San Francisco Bay, one of many locations listeners are transported to via Radio 4's Further Tales of the City
When I joined the BBC back in 2005, I wanted to be on the radio. That was why I joined. The tutor on my radio production course in central London had said I'd be a natural just as I started writing on the tutor evaluation form. That anecdote kickstarted one or two ambitions.
It wasn't to be. I got distracted by online in my first role at the BBC and before I realised just how much time had passed, the boat for Radioland had departed without me. From time to time I see my radio production tutor and he asks me the inevitable question about what I'm working on now. When he tuts, shakes his head and comments that I'm not in radio, I answer him back with a variety of other excuses. These include "they brought Home Truths to an end" and "PM is Eddie Mair's, no doubt about it". On one ocassion I offered, "I have been on 5 Live for a few minutes."
I was thinking all of this (and voicing this blog post at the same time) as I lay in the bath listening to some of my favourites listed in my iPlayer Radio app. Alongside Choral Evensong, Archive on 4, (the brilliant but sadly no longer available) Battle for the Airwaves and Armistead Maupin's Further Tales of the City, is 1914 Day by Day, my latest 'squeeze'. The expertly curated 5 minute podcasty-type broadcast tap into my weakness for radio packages and obsession for historical narratives. Like the three episode Month of Madness series on Radio 4 a couple of weeks back, the gobbit-sized programme is appointment to listen stuff for me. It's something special.

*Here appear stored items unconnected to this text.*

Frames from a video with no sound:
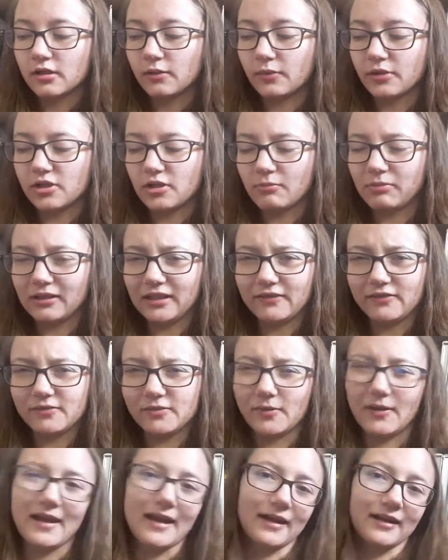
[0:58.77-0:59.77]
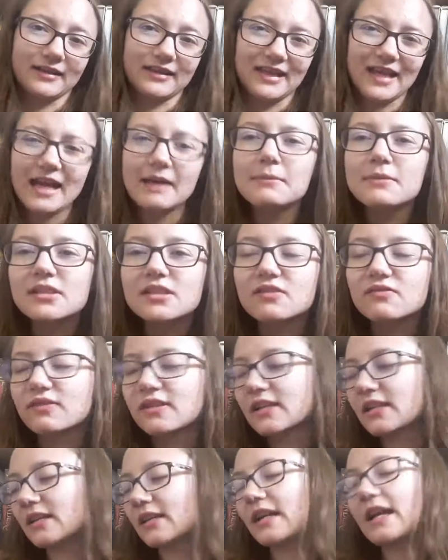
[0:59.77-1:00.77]
which I believe is about air in the
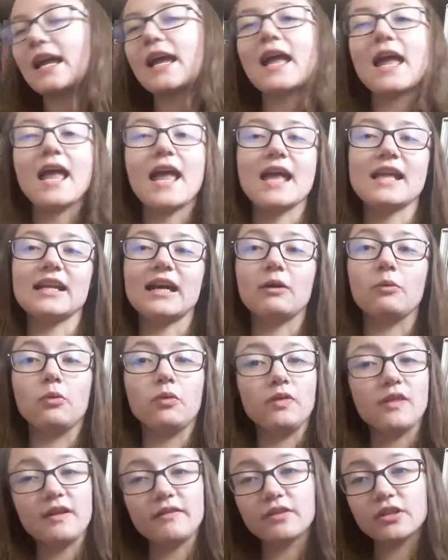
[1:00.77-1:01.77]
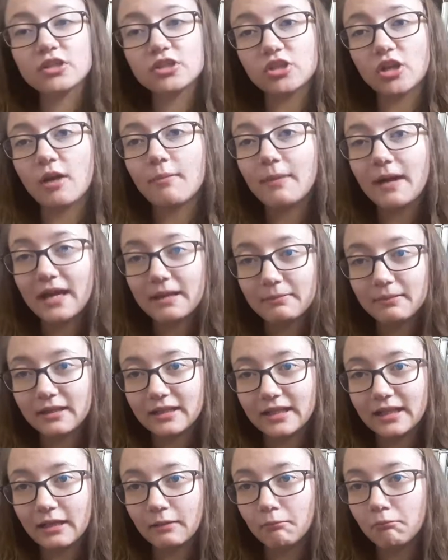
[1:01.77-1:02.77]
atmosphere, and I will never stop
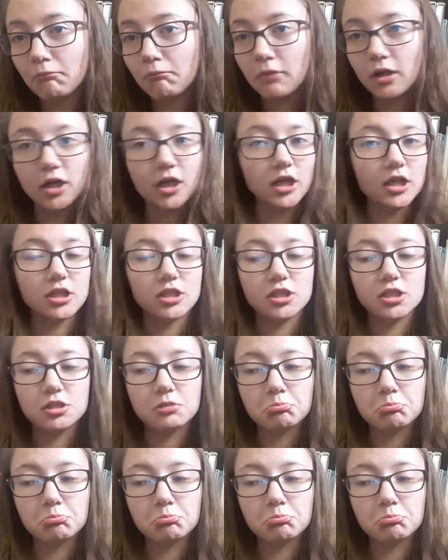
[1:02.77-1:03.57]
hyping him because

Yesterday's episode - and its back-anno - reminded me of an additional thing. A memory thundered around my head as a result. "1914 Day by Day was produced by Russell Finch. It was a Somethin' Else production for Radio 4." I'd known that already - I've listened to every episode. Instead it was the back-announcement which reminded me of one of the reasons I wanted to work in radio. It wasn't as I've recently thought that I wanted to hear myself on the radio necessarily (although maybe, deep down, I think that would be nice). Rather, it was the idea of hearing the name of my own radio production company (if I'd set one up) in a back announcement. During the course I'd enrolled on, my thought had been that one day if I did set one up, it would be called… Thoroughly Good (hence my eventual Twitter ID). "Imagine hearing that," I recall once saying to my parents, "'that was a Thoroughly Good production for Radio 4."
One day.
Jon Jacob is Editor, About the BBC Blog and Website
- 1914: Day by Day is broadcast daily at 4.55pm on Radio 4. An omnibus edition is broadcast on Sunday evenings.